I know a handful of women who have had abortions. I also know that they grieve the loss of their child even decades later. I know that they wonder constantly, “What if.” If you are willing to have an abortion, you have to also be willing to live with the “What ifs” that will plague you for the rest of your life. But ultimately, that is the woman’s decision. Not mine, not yours, not the government. As far as the government’s involvement in a woman’s body is concerned, I am very much Pro-Choice.

Okay, that wasn’t so bad, was it? On to the next topic.

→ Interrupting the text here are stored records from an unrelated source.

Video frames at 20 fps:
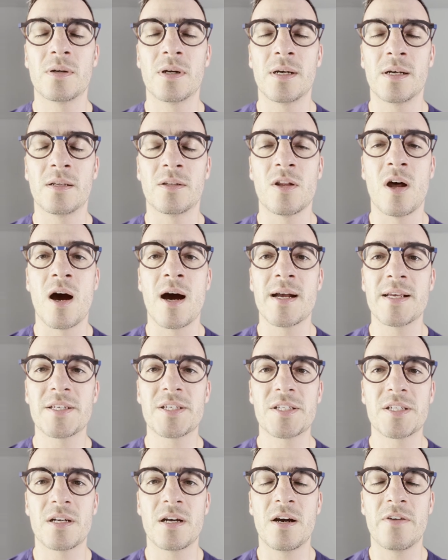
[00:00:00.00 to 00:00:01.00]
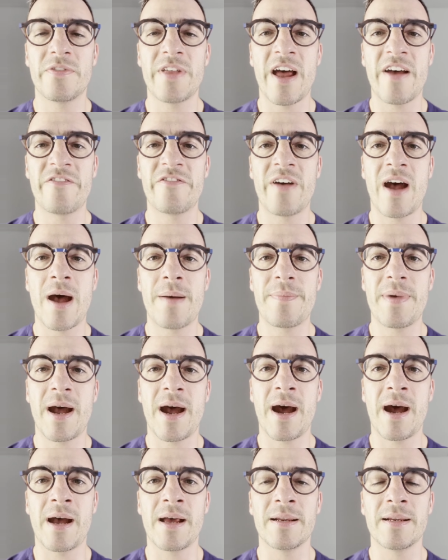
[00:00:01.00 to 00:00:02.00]
a loss of that fat
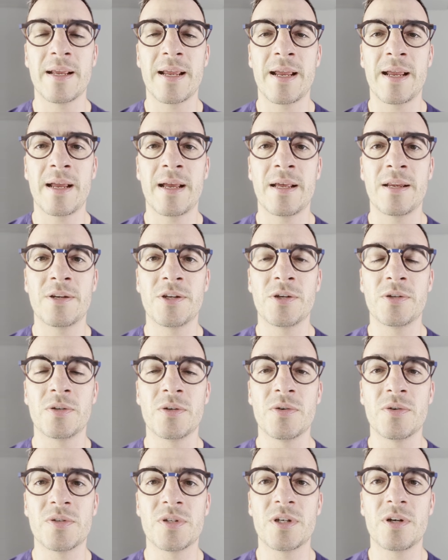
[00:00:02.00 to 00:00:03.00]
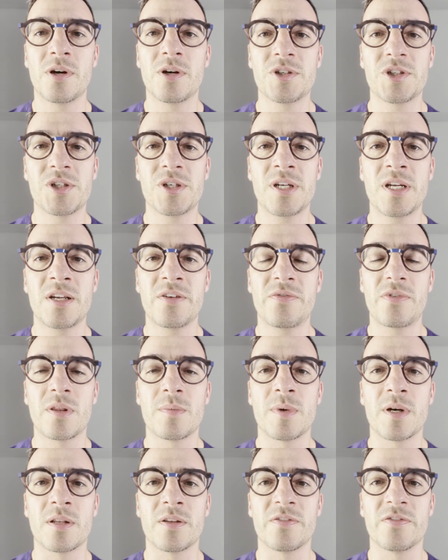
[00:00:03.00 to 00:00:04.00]
pad and you lose the cushioning for the
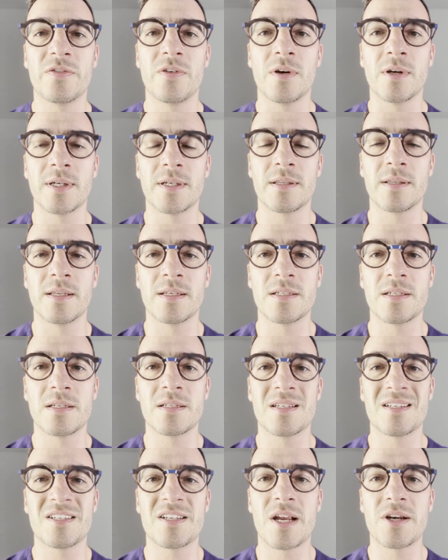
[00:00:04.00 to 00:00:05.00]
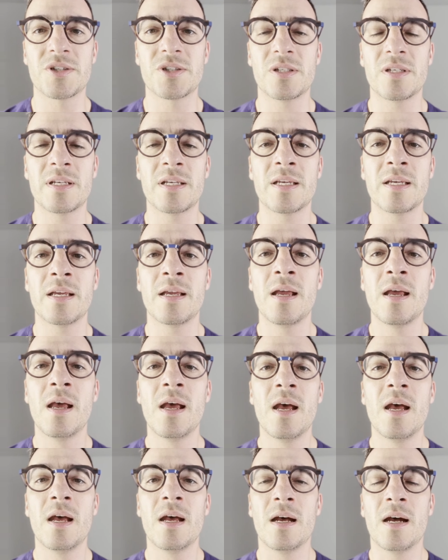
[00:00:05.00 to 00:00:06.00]
ball of the foot. And this is essentially
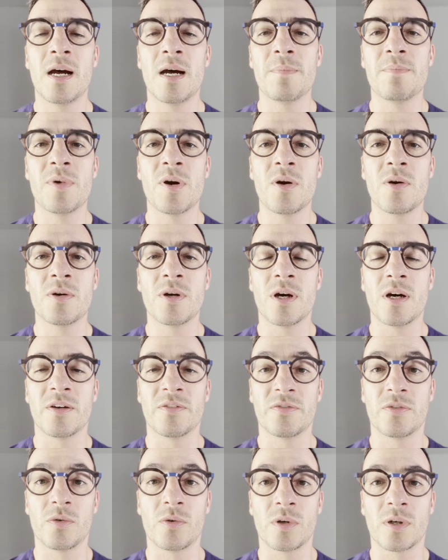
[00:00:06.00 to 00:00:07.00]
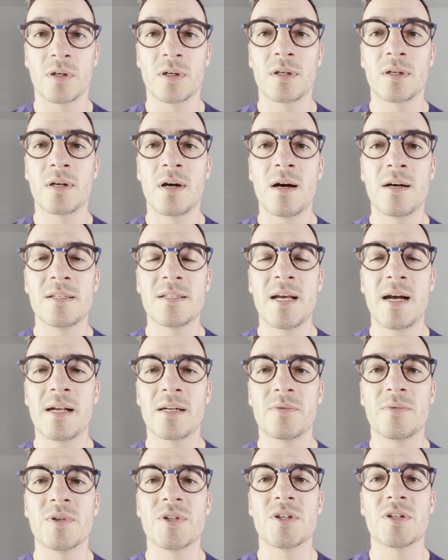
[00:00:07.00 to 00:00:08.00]
bone on floor
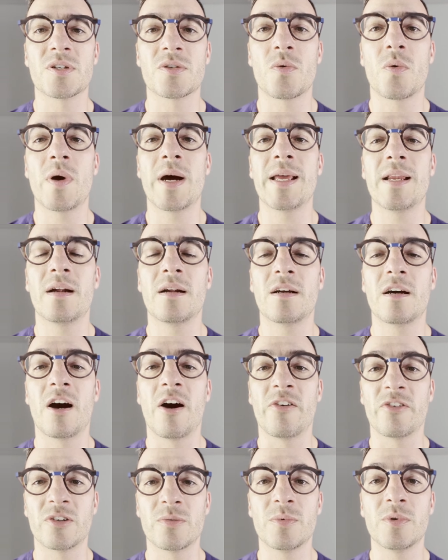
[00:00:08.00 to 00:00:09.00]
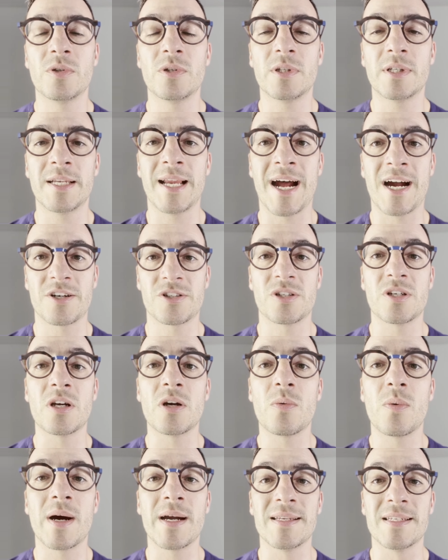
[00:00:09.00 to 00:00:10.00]
contact, which is quite uncomfortable and actually
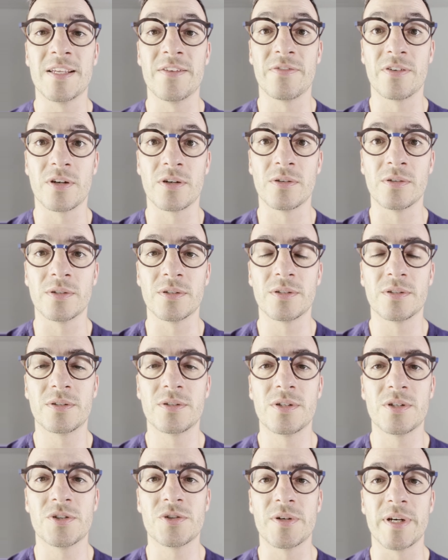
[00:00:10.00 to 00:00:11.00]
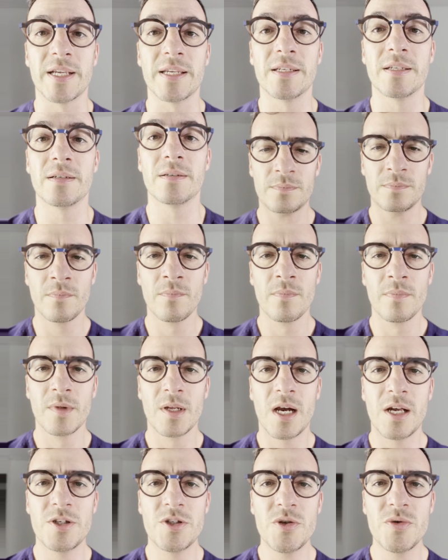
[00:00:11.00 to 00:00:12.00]
quite difficult to treat.
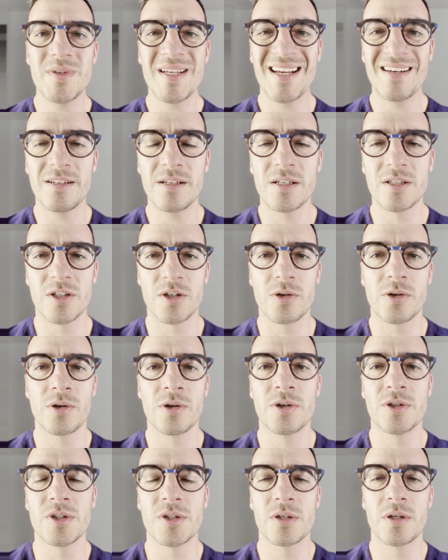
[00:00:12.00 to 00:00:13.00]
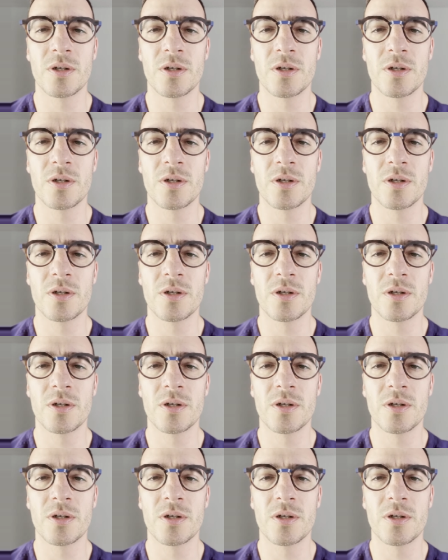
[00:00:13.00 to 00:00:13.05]
I do tend to discourage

I am For Same-Sex Marriage*

Again, with an asterisk.

For me, for myself, my morals, my beliefs, I would not marry a woman. But who am I to decide that it isn’t okay for two people who love each other to get married? People constantly bring up the Bible in this situation and claim that a union between two same-sex individuals is wrong. Maybe so. But doesn’t the Bible also say in Matthew 7:1, “Do not judge, or you will be judged?” Who am I to judge a gay couple? Where do I get off acting like I am better than them because I’m heterosexual? As far as I’m concerned, homosexuality and same-sex marriage is between those individuals and God. God never asked me to point fingers or blame. As a matter of fact, I think He said quite the opposite when He said in the Ten Commandments, “Love your neighbor as yourself.” Not only did He place this Commandment in His list of rules to live by, He also said to love your neighbor was one of the absolute most important of all of the Commandments (second only to “love the Lord”)! God didn’t say, “Love your neighbors as yourself… unless they’re gay.” Nor did he say, “Love your neighbors as yourself… unless they don’t act the way you think they should.” No. He just said to love them, because He loves them.

—-

It’s funny to me, when I get into conversations about gay marriage or abortion with fellow moms, they assume certain things about me. It is assumed that because I am a married woman, a Christian, and a mother, that I am against abortion and gay marriage. What’s interesting to me is that these factors in my life have made me even more open minded to gay marriage and abortion. Being pregnant is hard, giving birth sucks, and I couldn’t imagine being forced to decide whether I should keep my child or give it up for adoption. So, if a woman feels that her only choice is to abort her baby, then let her do it. Chances are, she’ll learn a lot about herself afterward and realize exactly what it means to have to live with such a serious decision. And as far as same-sex marriage? Some of the coolest, most generous, and loving people I know just so happen to be homosexual. What the heck is wrong with adding more love to the world, where there is otherwise so much hurt?

There’s my two cents on those hot topics. I’d love to hear your points of view. No judgment here, whether you believe strongly one way or another. I realize that my views are slightly contradictory, but that’s just the way I am.